Fico imaginando: uma presidente foi apeada do cargo por ter feito pedaladas fiscais, mas o governo que mais se beneficiou disso, o atual, pratica o orçamento secreto. Vejo nisso uma escalada dos problemas, e não uma solução.
O que aconteceu com a proposta?
Em 2016, com o impeachment da ex-presidente Dilma, houve uma paralisia do Brasil, e nós paramos de coletar assinaturas. Era um momento parecido com o atual, mas nada impede que isso seja retomado. Já há 1 milhão de assinaturas coletadas.
Qual é sua opinião sobre a proposta de impressão do voto nas urnas eletrônicas?

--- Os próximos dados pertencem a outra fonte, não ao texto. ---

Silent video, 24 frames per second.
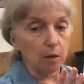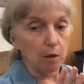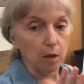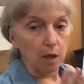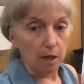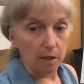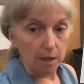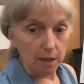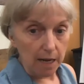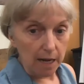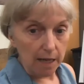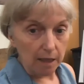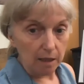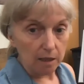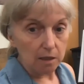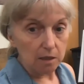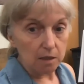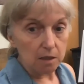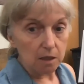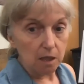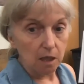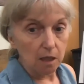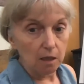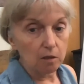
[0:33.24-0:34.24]

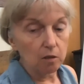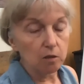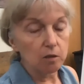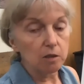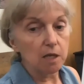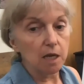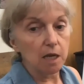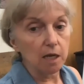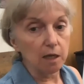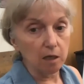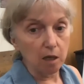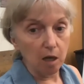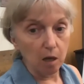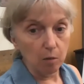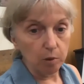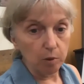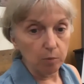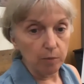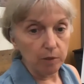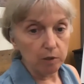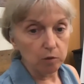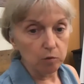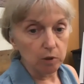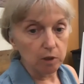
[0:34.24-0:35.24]
analogous colors and
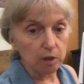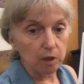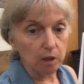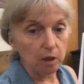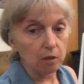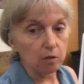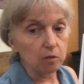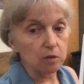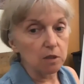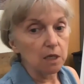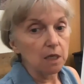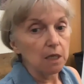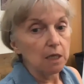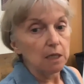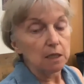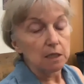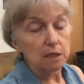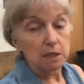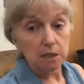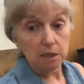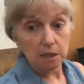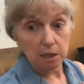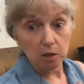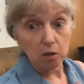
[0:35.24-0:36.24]
complementary colors,
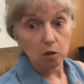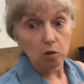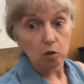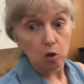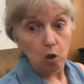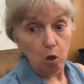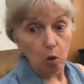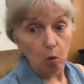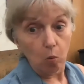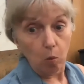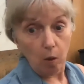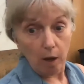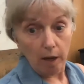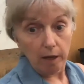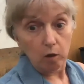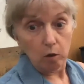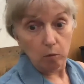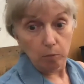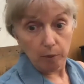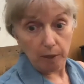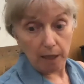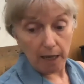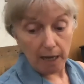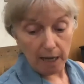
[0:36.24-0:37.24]
still no white
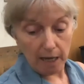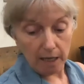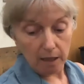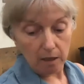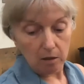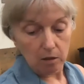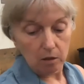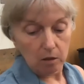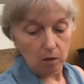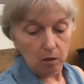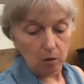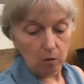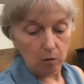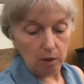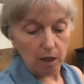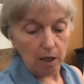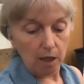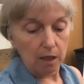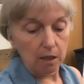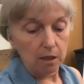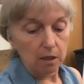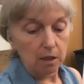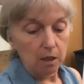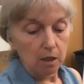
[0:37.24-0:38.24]
or black,
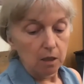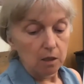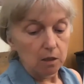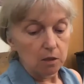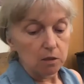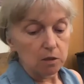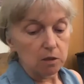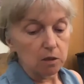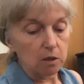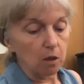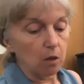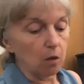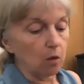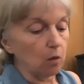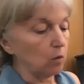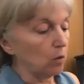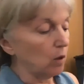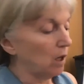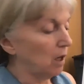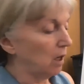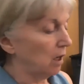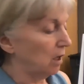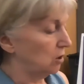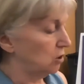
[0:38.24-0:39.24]
okay? So
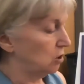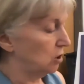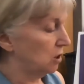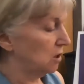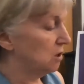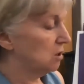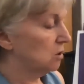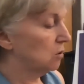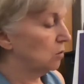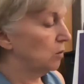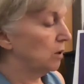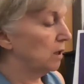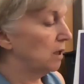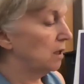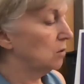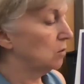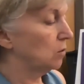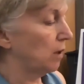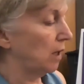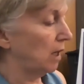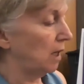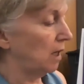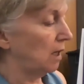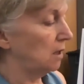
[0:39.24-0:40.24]
just to
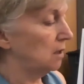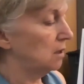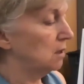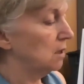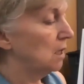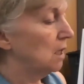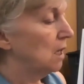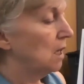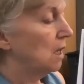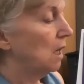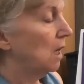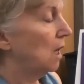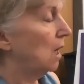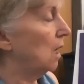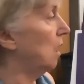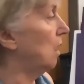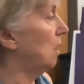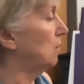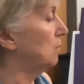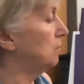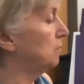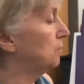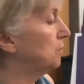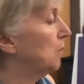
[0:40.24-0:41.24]
reiterate,
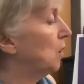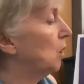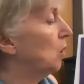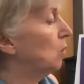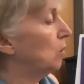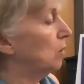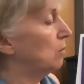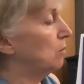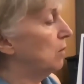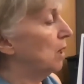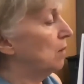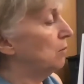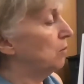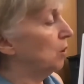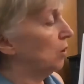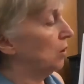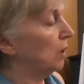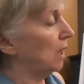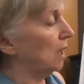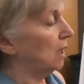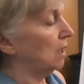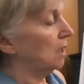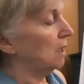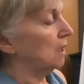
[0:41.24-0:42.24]
remember
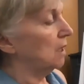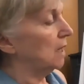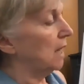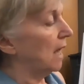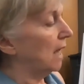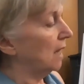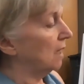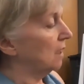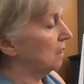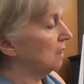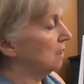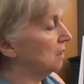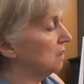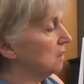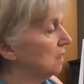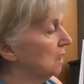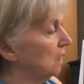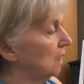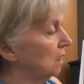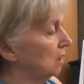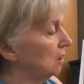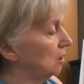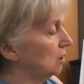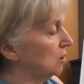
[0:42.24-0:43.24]
that analogous
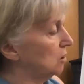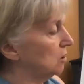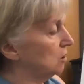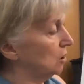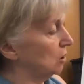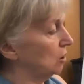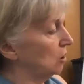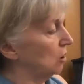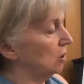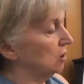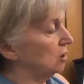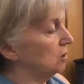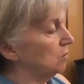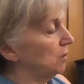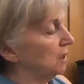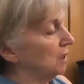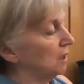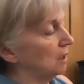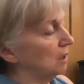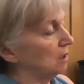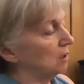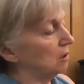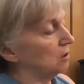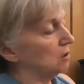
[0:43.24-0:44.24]
colors are going to be
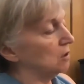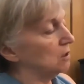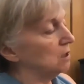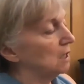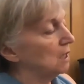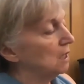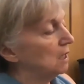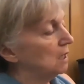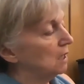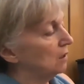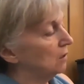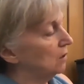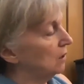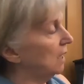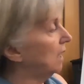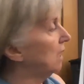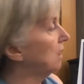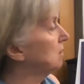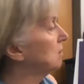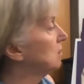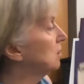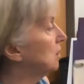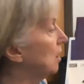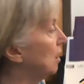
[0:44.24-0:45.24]
colors
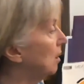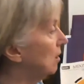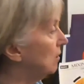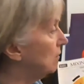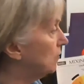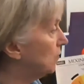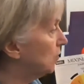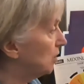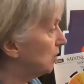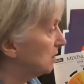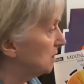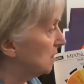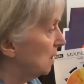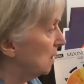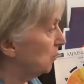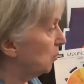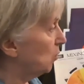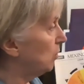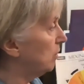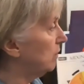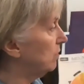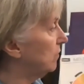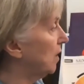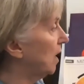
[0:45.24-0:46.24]
that, for
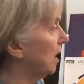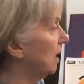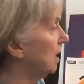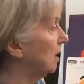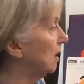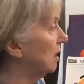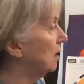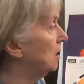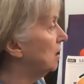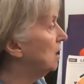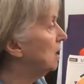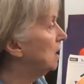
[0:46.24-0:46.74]
example, we've got a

É uma ideia absurda essa. As grandes formas de fraude estavam ancoradas na existência de papel no processo. Esses votos impressos darão margem a riscos gravíssimos. As pessoas dizem: “Ah, mas o eleitor não receberá esse voto, os votos ficarão guardados numa urna”. Ok, mas quem transporta e guarda a urna, e por quanto tempo? E, depois, se alguém conseguir trocar uma única urna, gerará uma suspeita absurda sobre todo o sistema. Talvez seja isso o que se deseja. Sabendo disso ou não, é o que estão buscando os que defendem o voto impresso. Não traz segurança alguma. Só apresenta um caminho para a fraude.

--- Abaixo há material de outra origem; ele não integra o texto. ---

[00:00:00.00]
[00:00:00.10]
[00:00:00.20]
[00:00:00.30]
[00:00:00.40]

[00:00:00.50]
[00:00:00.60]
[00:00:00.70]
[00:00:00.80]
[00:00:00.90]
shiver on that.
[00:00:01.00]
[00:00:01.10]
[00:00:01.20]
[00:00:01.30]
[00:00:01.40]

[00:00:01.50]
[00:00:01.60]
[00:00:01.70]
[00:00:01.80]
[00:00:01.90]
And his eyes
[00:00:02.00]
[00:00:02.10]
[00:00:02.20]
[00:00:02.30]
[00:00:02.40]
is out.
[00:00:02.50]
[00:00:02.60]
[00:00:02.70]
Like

O senhor acredita que há um movimento orquestrado por trás disso?
É um movimento orquestrado que apresenta uma teoria da conspiração, porque a defesa da urna eletrônica é feita sobre bases tecnológicas e científicas extremamente bem fundamentadas. Eu mesmo lidei com a urna eletrônica em várias eleições quando era juiz. Fui juiz eleitoral, presidi várias eleições. Fui juiz auxiliar da presidência do Tribunal Superior Eleitoral (TSE), acompanhava todos os espaços de auditoria. Os partidos têm amplo acesso às urnas. É tudo muito claro e nunca houve realmente ninguém que comprovasse fraude alguma.
Em 2018, o senhor concorreu a governador no Tocantins. Como foi a experiência?

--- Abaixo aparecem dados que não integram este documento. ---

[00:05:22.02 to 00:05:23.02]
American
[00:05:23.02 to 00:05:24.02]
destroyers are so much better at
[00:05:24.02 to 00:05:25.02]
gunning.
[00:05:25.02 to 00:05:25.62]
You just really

Formidável. Tive oportunidade de vivenciar a política por outro lado. Nunca aprendi tanto sobre comportamento humano, sobre organização e mobilização. Mesmo tendo ficado em terceiro lugar, considero que deu muito certo, porque fui um candidato que não reproduziu a forma tradicional de campanha. Mobilizei os segmentos que eu queria mobilizar. Vencer nem sempre é conquistar um mandato. É fazer algo em que se acredita e não se dobrar para fazer coisas erradas.
Planeja tentar novamente em 2022?
Não serei candidato em 2022. Estou muito empenhado na advocacia. Além de atuar na área eleitoral, tenho me dedicado muito à advocacia social. Meu escritório foi o que moveu a primeira ação contra o Carrefour em virtude do assassinato do João Alberto (João Alberto Freitas, homem negro morto ao ser espancado por seguranças terceirizados em Porto Alegre em novembro de 2020). Eu participei ativamente do processo que levou ao acordo histórico de reconhecimento do racismo estrutural.